«Les lois canadiennes devraient être changées pour que ce soit le vendeur qui doive prouver hors de tout doute que le citoyen visé est l’acheteur du bien», écrit l'auteur de cette lettre d'opinion.

Pour une protection accrue des consommateurs

POINT DE VUE / Le Mouvement Desjardins a pris les moyens de protéger ses membres à la suite de la fuite de renseignements personnels provoquée par le méfait de l’un de ses employés. Ceci pourra éventuellement compenser dans l’avenir des membres qui seraient victimes d’une usurpation d’identité. Mais à quel coût pour Desjardins et pour ses membres! Et à quel coût également pour d’autres institutions financières qui seraient victimes d’un méfait semblable!
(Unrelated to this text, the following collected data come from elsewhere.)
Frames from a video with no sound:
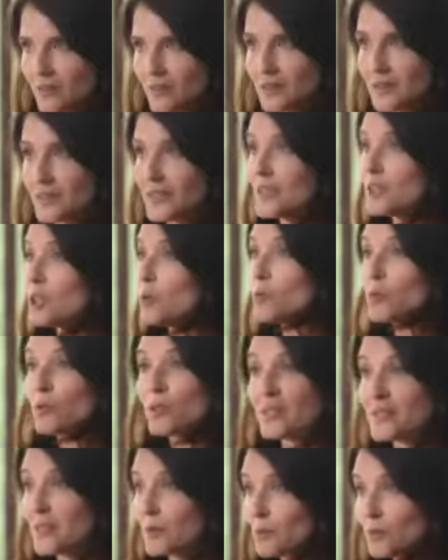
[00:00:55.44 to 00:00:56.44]
C'est comme pour
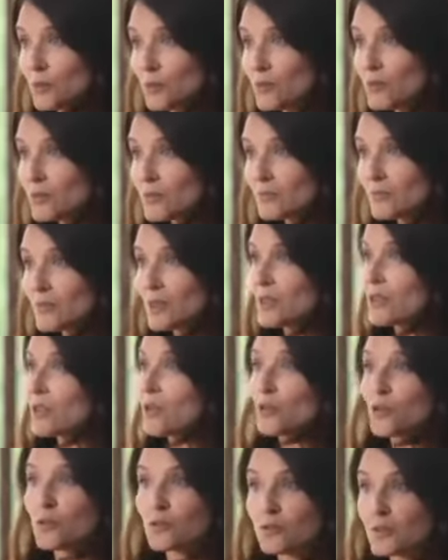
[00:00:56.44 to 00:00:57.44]
les abdos,
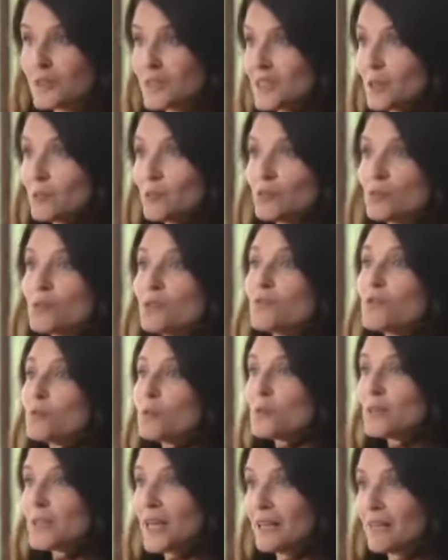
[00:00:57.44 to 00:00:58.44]
quand on fait des abdos, il vaut
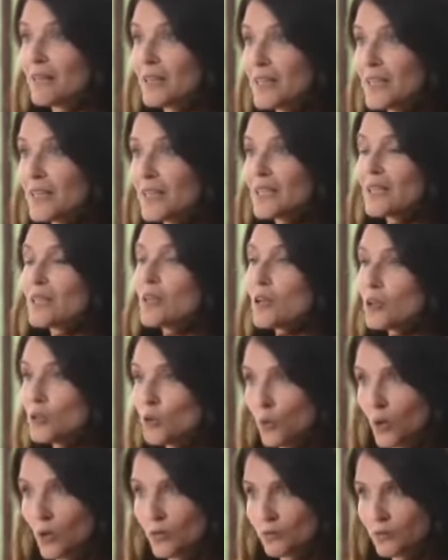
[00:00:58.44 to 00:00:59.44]
mieux travailler
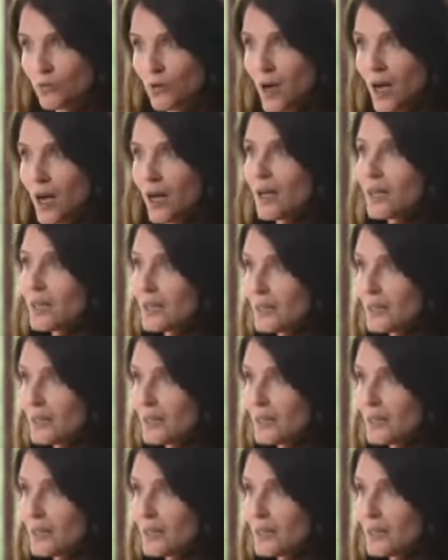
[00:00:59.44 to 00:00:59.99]
trois fois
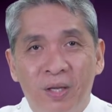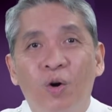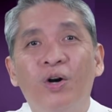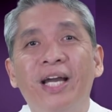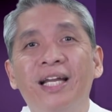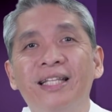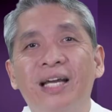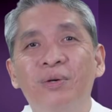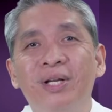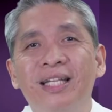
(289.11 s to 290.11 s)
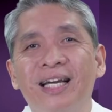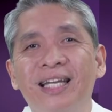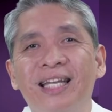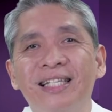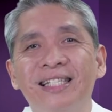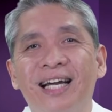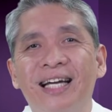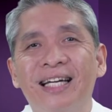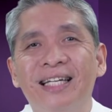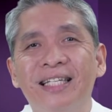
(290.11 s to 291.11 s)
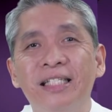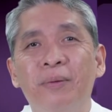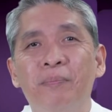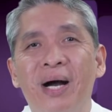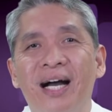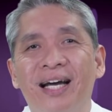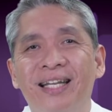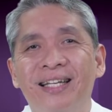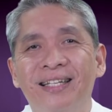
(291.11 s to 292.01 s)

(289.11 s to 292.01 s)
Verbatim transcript: O kailan tayo huling nakinig sa simbahan?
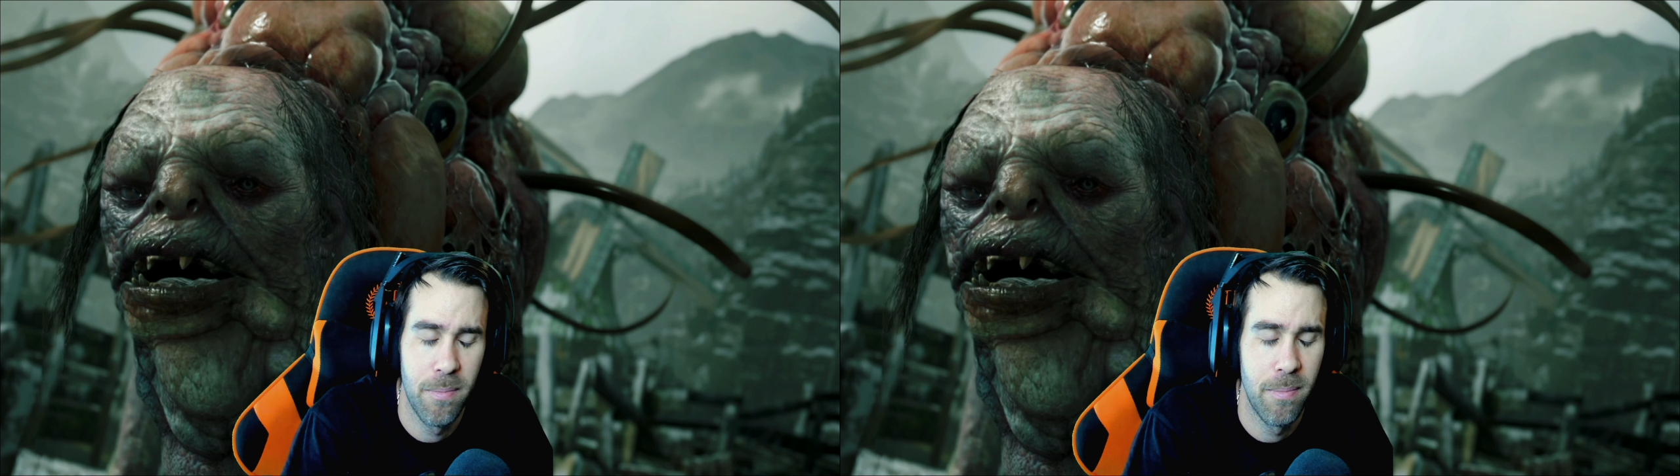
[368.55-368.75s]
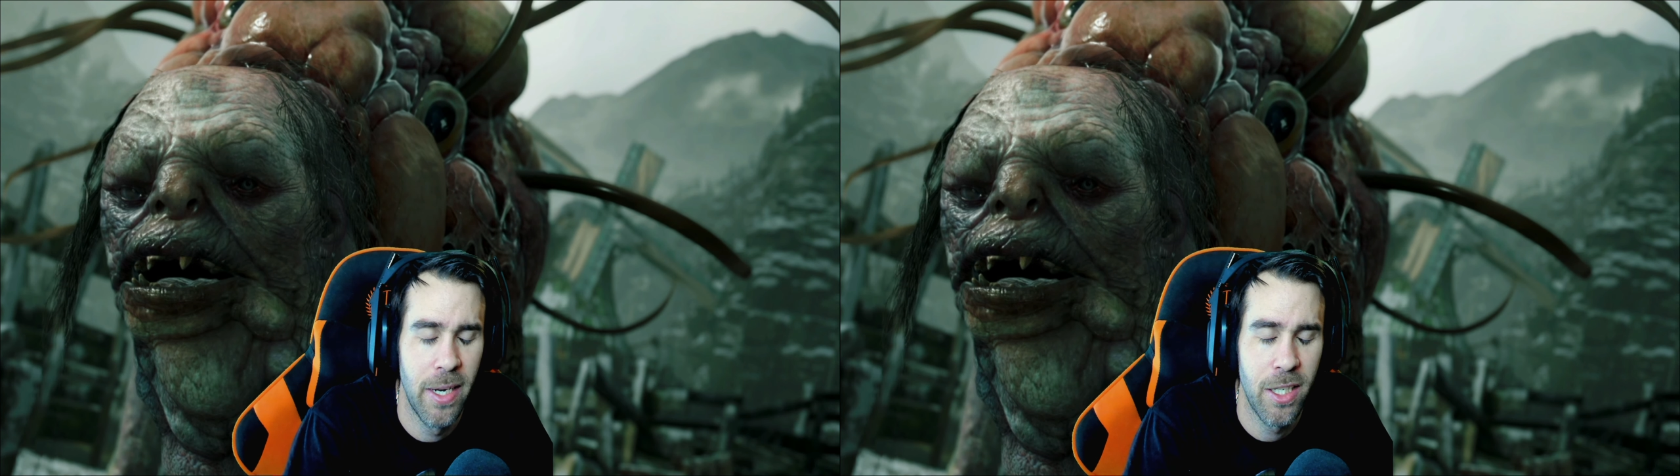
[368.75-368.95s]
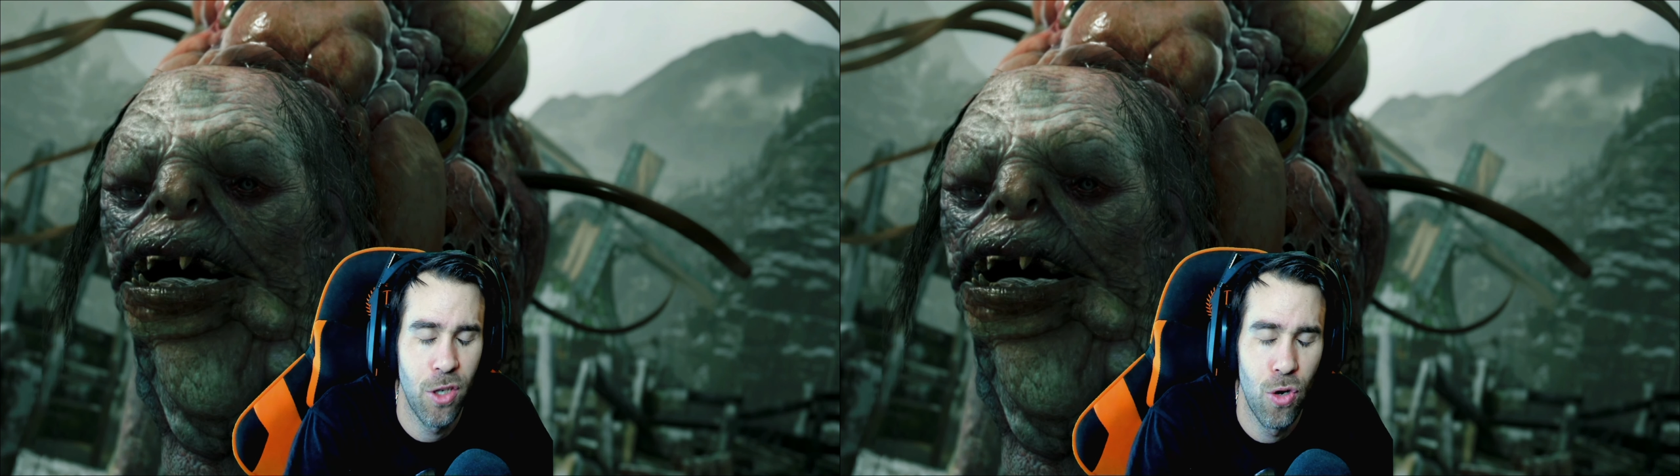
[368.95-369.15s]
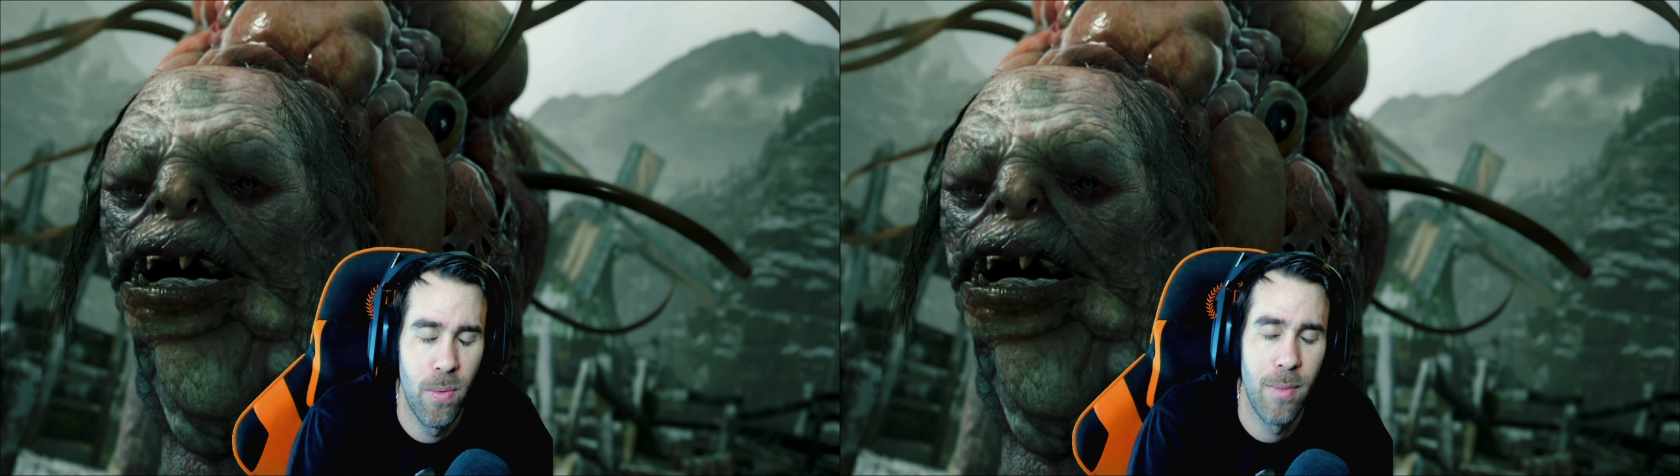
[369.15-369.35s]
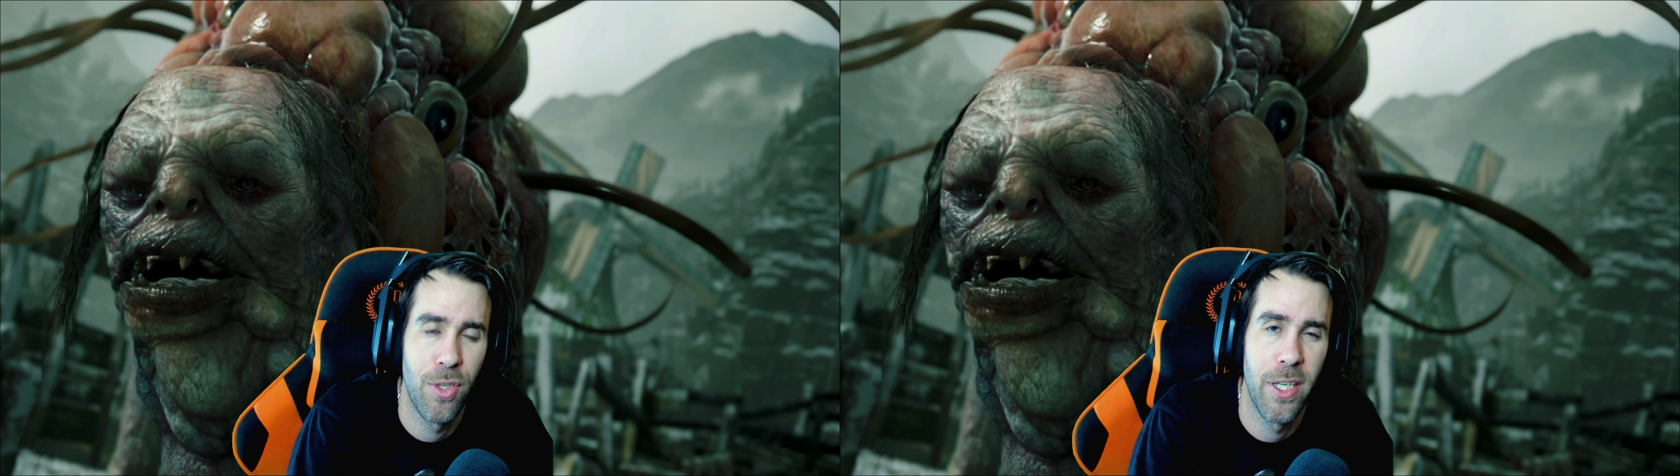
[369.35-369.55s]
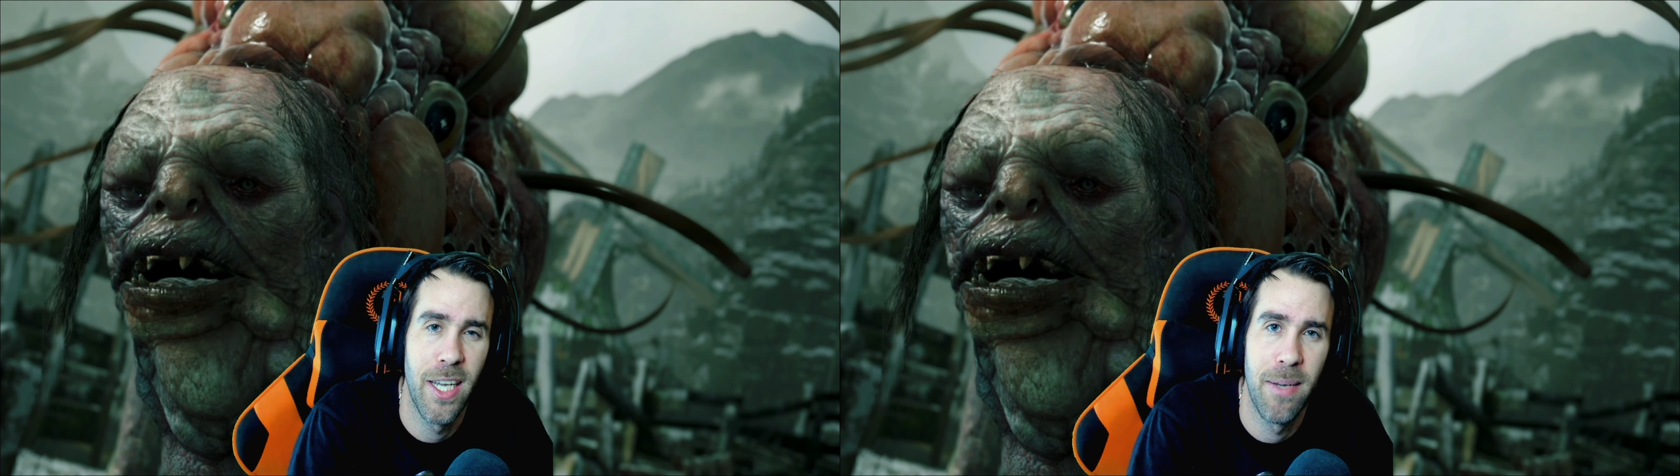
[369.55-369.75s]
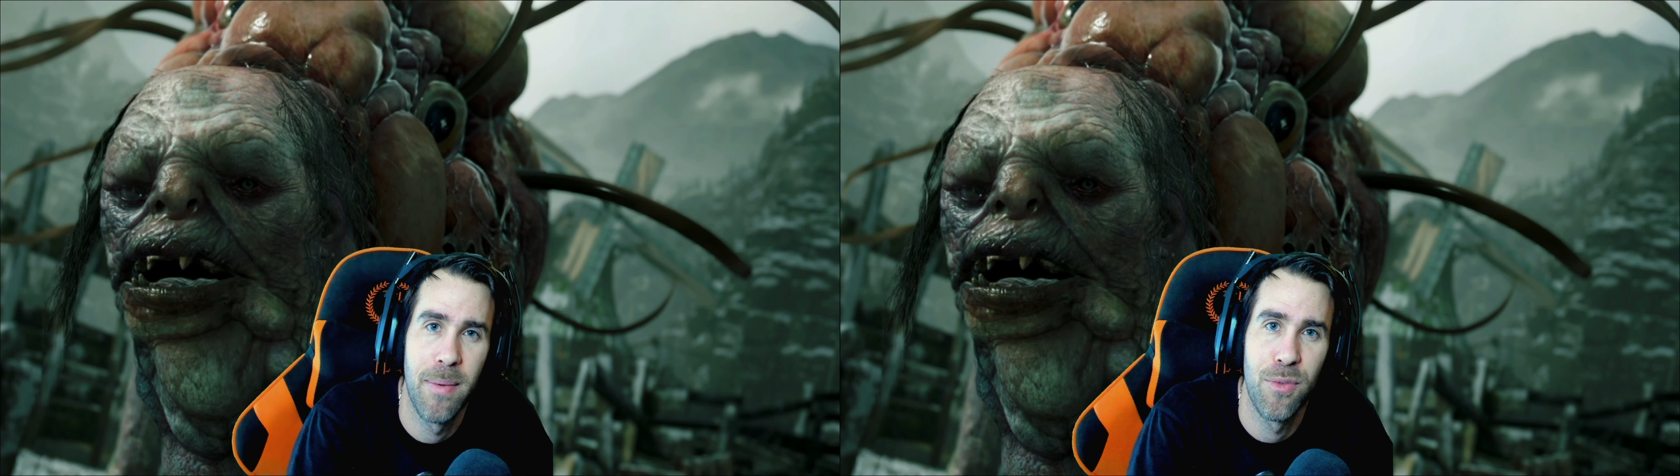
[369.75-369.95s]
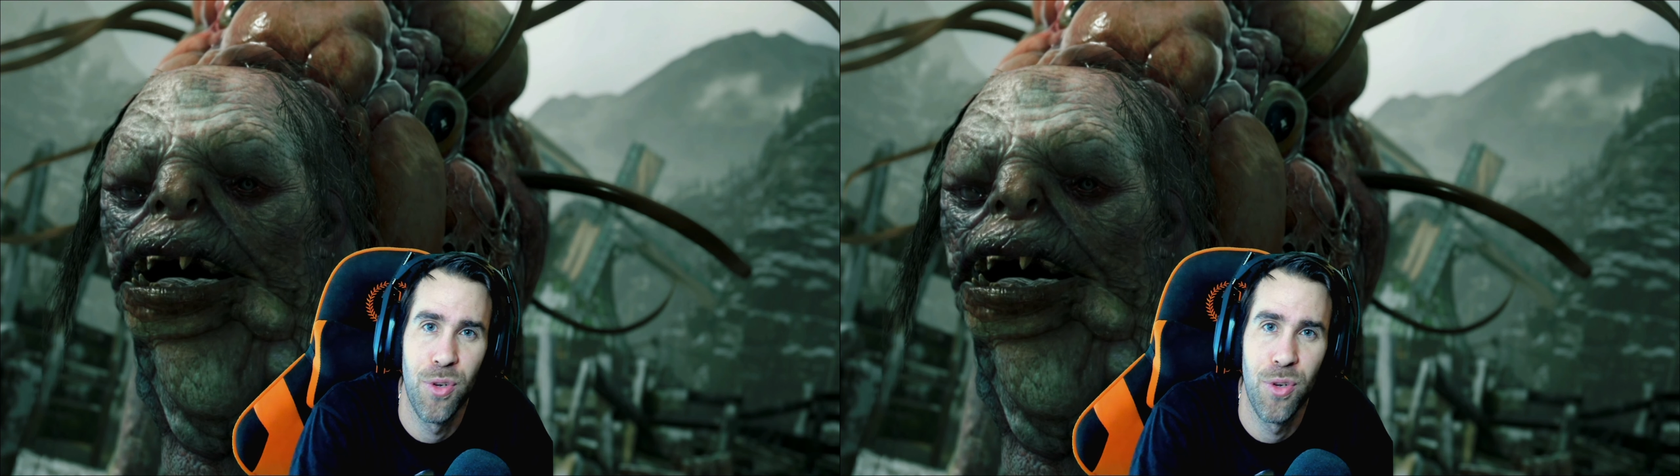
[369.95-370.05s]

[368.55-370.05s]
Let's go, vamos allá. Vamos,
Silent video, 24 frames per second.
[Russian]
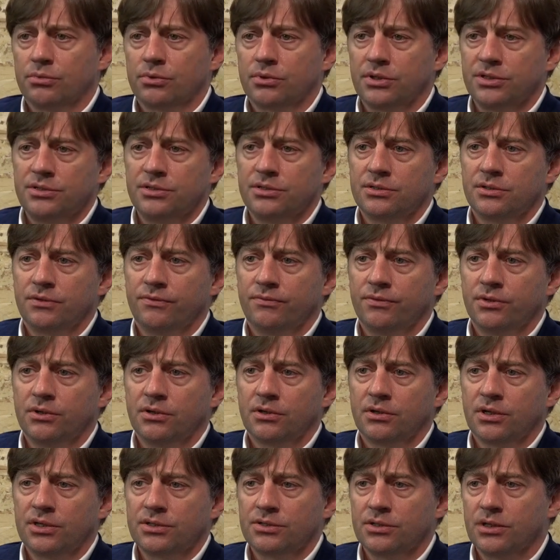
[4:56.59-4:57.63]
Российской
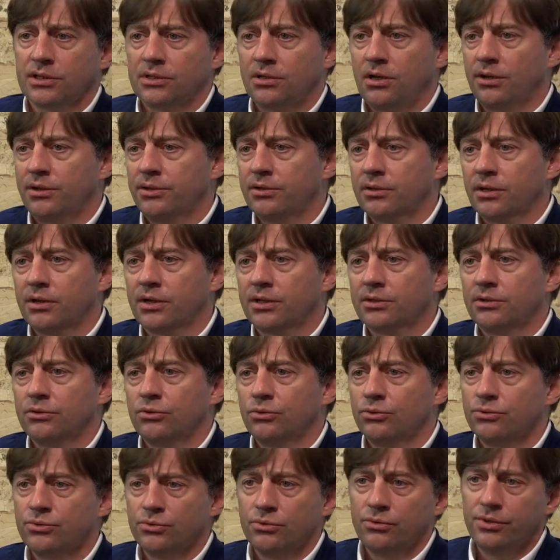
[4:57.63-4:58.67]
Федерации, от Калининграда до
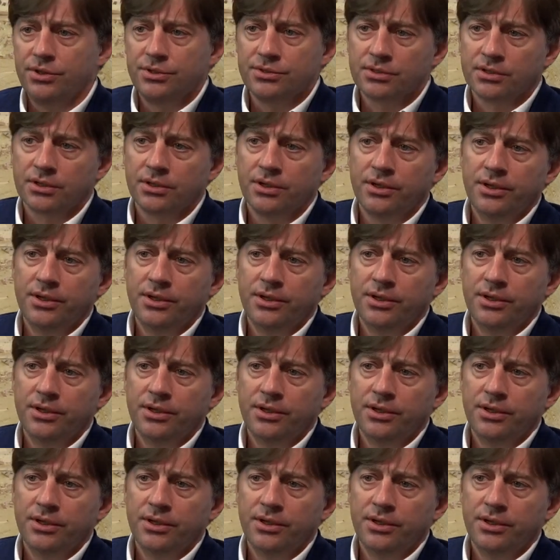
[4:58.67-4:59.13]
Уссурийска.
Alors, au sens où le déclarait le président du Mouvement Desjardins, M. Guy Cormier, devant un comité des Communes à Ottawa, les gouvernements ont un rôle à jouer sur le plan des lois qui régissent les activités commerciales et bancaires et la protection des consommateurs. Ce n’est pas après, mais avant une vente que les consommateurs ont besoin d’être protégés. 

Actuellement, un citoyen qui reçoit une facture pour un bien qu’il n’a pas acheté a le fardeau de prouver que ce n’est pas lui qui a effectué l’achat ni commandé la carte de crédit qui a servi à l’achat. Les lois canadiennes devraient être changées pour que ce soit le vendeur qui doive prouver hors de tout doute que le citoyen visé est l’acheteur du bien. Sachant qu’au Canada, le fardeau de la preuve d’identité lui reviendrait, un individu ou une compagnie canadienne ou étrangère seraient forcés à plus de rigueur dans l’identification de la personne ou de la société à qui ils vendent un bien. N’est-ce pas là un sujet sur lequel nous devrions interroger les candidats et les partis politiques à l’approche des prochaines élections fédérales?